Using and caring of your breathing device or mouthpiece:

It is important that you properly use and care for your prescribed breathing device or mouthpiece. If your doctor prescribed a breathing device or CPAP machine:

  • Be patient with your breathing device or CPAP machine: It may take time to adjust to breathing with the help of a CPAP machine.
  • Use your breathing device or CPAP machine for all sleep, including naps: To benefit fully from your treatment, you should wear your device whenever and wherever you sleep. If you are traveling, be sure to bring your breathing device with you. Call your doctor or sleep specialist right away if your device stops working correctly.
  • Talk to your doctor or supplier if you experience discomfort or have difficulty using your prescribed breathing device: Let the team or supplier know if you are having irritation from the mask, if your mask is not staying on or fitting well, if it leaks air, if you are having difficulty falling or staying asleep, if you wake with dry mouth, or if you have a stuffy or runny nose. Your doctor can explore options to improve the treatment, such as trying different masks or nasal pillows, adjusting the machine’s pressure timing and settings, or trying a different breathing device that has a humidifier chamber or provides bi-level or auto-adjusting pressure settings. Cleaning the mask and washing your face before putting your mask on can help make a better seal between the mask and your skin.
  • Properly care for your breathing device or CPAP machine: Know how to set up and properly clean all parts of your machine. Be sure to refill prescriptions on time for all of the device’s replaceable parts, including the tubes, masks, and air filters.
  • Properly care for your mouthpiece: If you were prescribed a mouthpiece, ask your dentist how to properly care for it. If it does not fit right or your signs and symptoms do not improve, let your dentist know so that he or she can adjust the device. It is common to feel some discomfort after a device is adjusted until your mouth and facial muscles get used to the new fit.

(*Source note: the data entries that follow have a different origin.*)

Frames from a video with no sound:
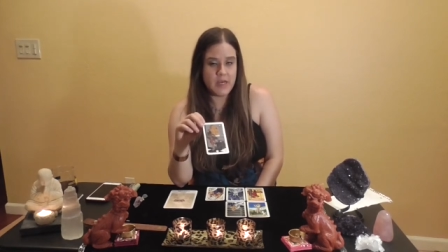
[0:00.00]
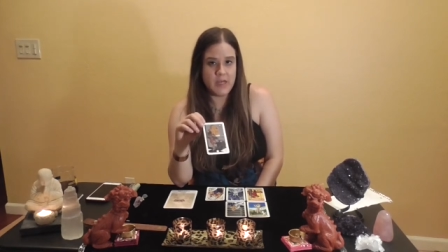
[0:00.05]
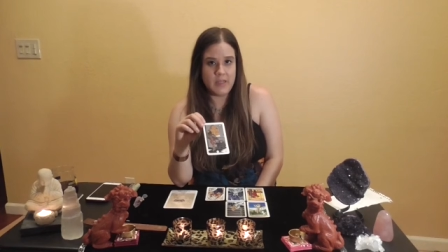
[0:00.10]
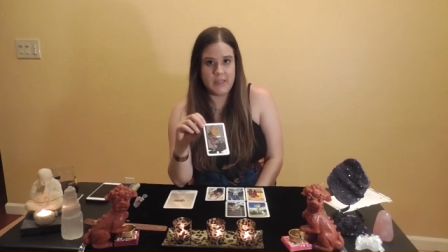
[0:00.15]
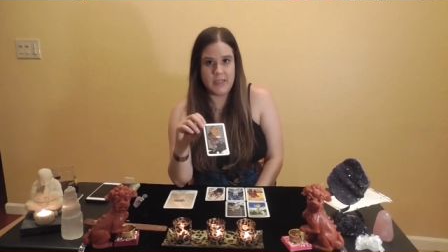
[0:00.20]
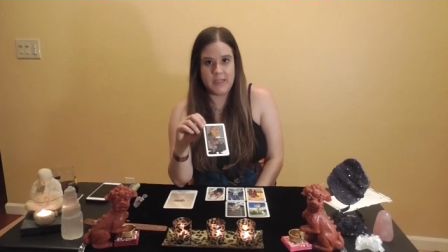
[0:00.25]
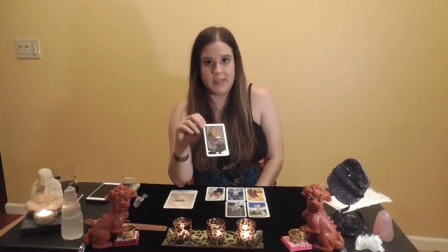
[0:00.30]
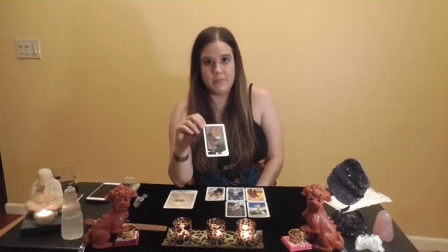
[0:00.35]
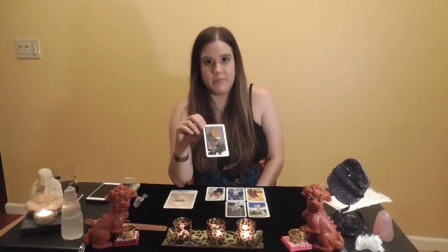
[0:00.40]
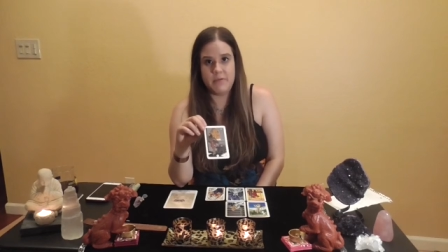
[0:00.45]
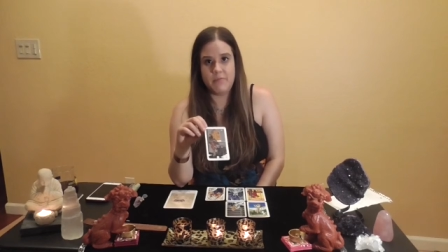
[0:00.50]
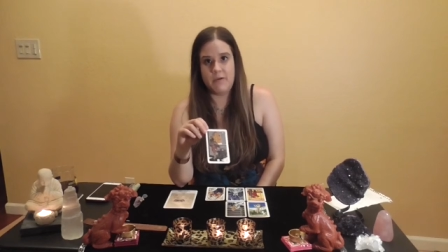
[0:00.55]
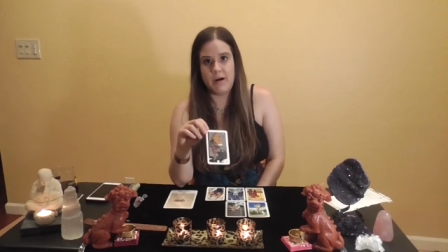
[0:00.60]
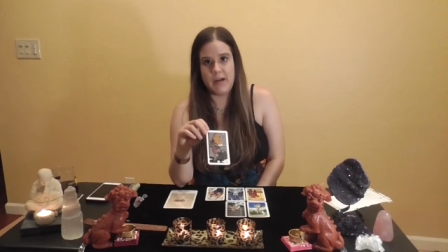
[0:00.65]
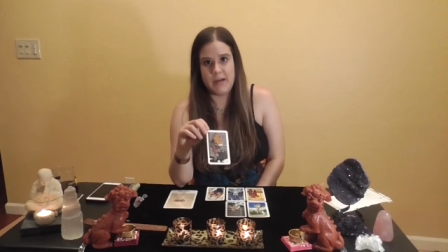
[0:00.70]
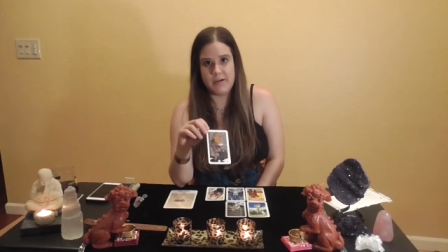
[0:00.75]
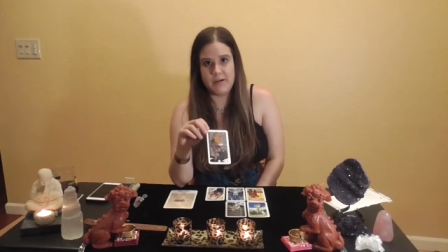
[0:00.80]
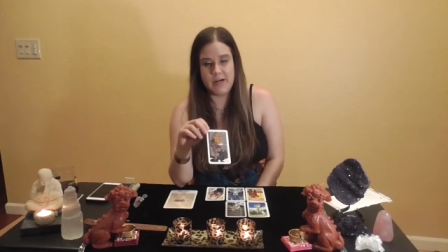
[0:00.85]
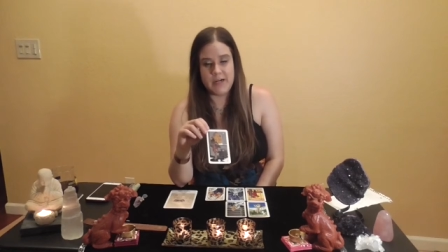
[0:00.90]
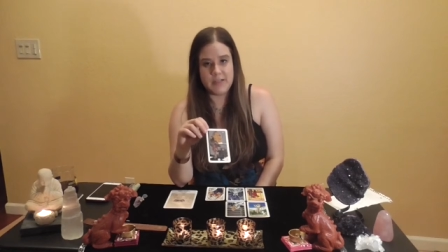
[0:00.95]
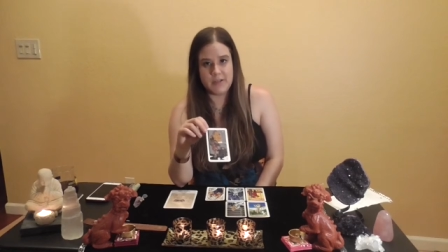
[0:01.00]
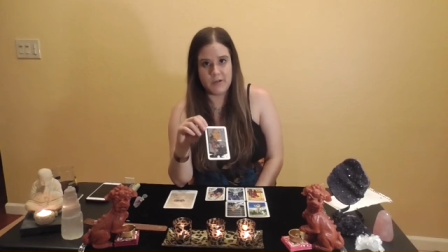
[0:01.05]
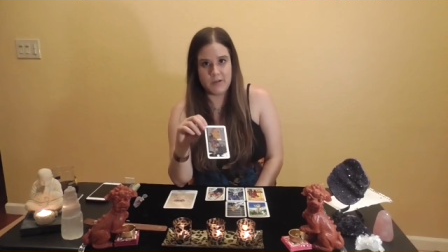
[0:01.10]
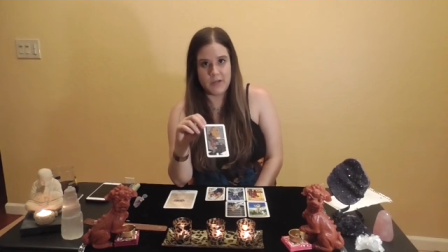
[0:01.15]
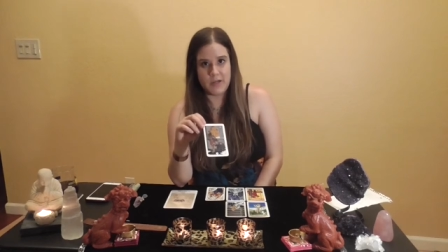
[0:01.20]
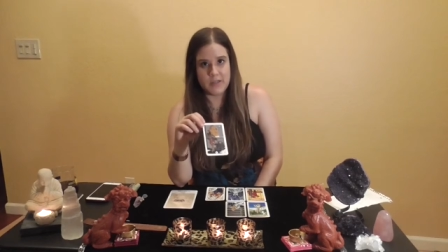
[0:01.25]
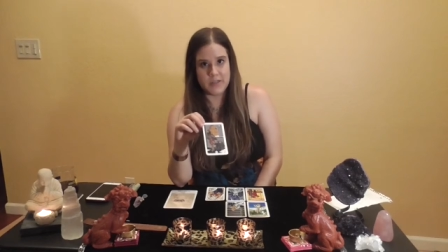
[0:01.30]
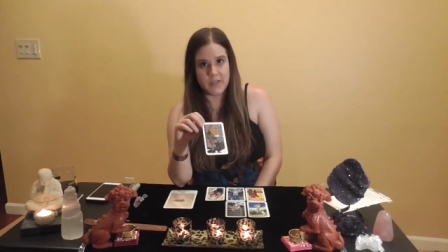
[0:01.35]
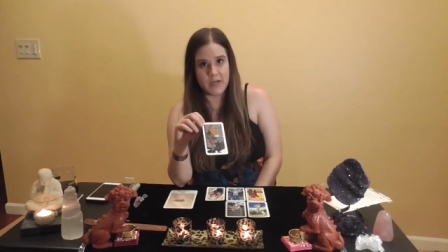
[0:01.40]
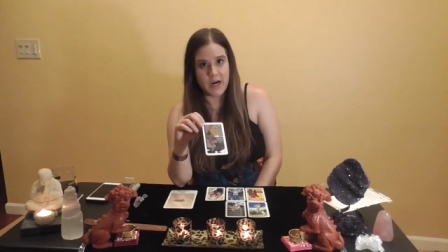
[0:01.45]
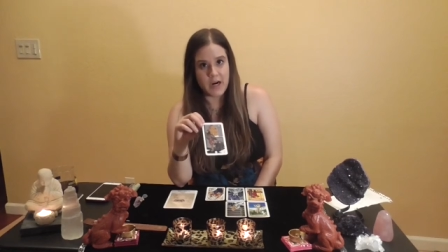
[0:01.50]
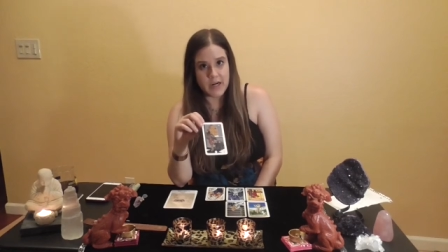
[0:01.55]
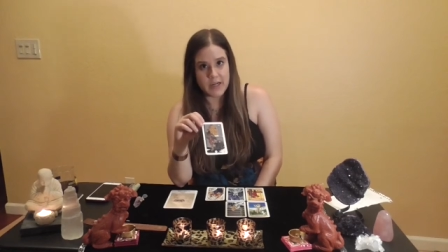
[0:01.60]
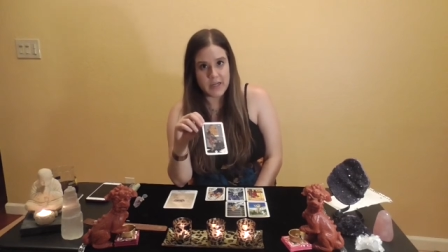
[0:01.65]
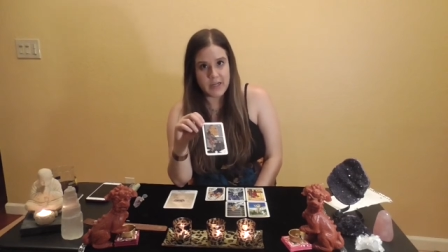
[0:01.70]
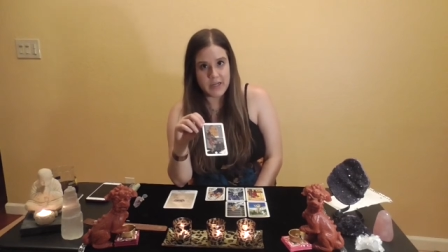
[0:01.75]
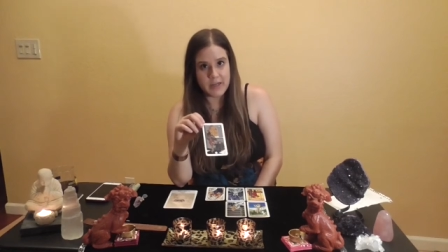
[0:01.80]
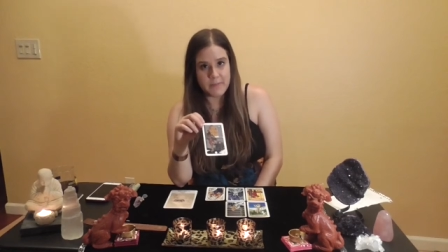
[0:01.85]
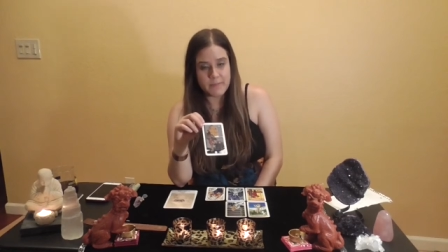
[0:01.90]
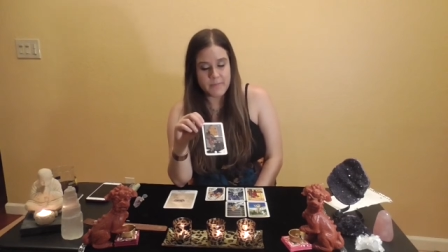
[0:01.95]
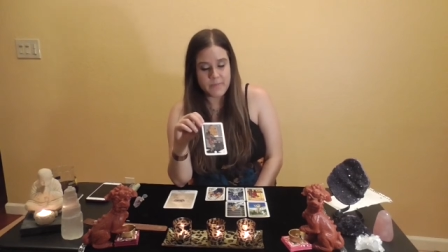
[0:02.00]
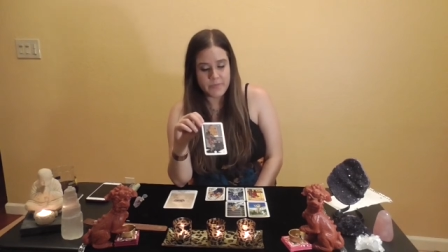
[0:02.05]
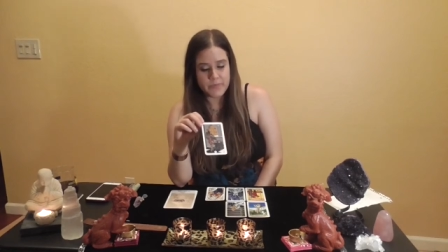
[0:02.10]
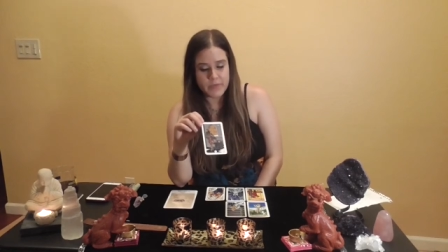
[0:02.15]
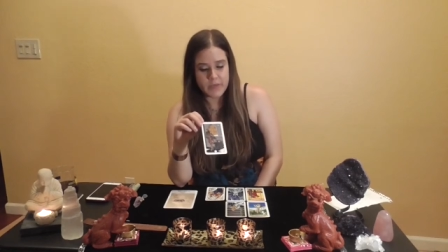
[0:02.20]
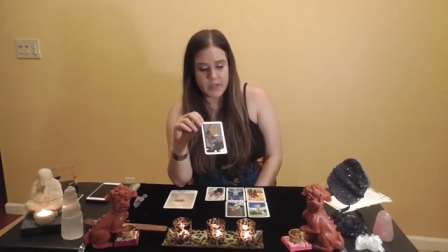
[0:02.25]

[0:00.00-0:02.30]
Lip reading: And that could be why you guys are not talking.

Work with your doctor to figure out the best treatment plan for you. Your individual symptoms will help your doctor decide on therapies and make personalised recommendations.

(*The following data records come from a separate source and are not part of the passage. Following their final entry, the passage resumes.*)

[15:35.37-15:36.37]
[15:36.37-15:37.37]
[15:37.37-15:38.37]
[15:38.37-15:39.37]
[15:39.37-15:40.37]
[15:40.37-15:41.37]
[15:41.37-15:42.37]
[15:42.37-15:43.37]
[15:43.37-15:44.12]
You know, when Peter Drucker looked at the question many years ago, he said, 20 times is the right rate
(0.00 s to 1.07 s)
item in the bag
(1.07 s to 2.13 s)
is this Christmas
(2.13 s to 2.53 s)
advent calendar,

When exploring your options, ask your doctor:

  • What is the best therapy for me?
  • Are there any alternatives?
  • Will I need to use this daily, periodically? Is it a temporary or permanent solution?
  • What kinds of lifestyle changes can I make to improve my symptoms?
  • Will insurance or Medicare cover this?

Ultimately, the therapy you choose will depend on the effect that your lung function has on you and what methods will best get the air you need to your lungs.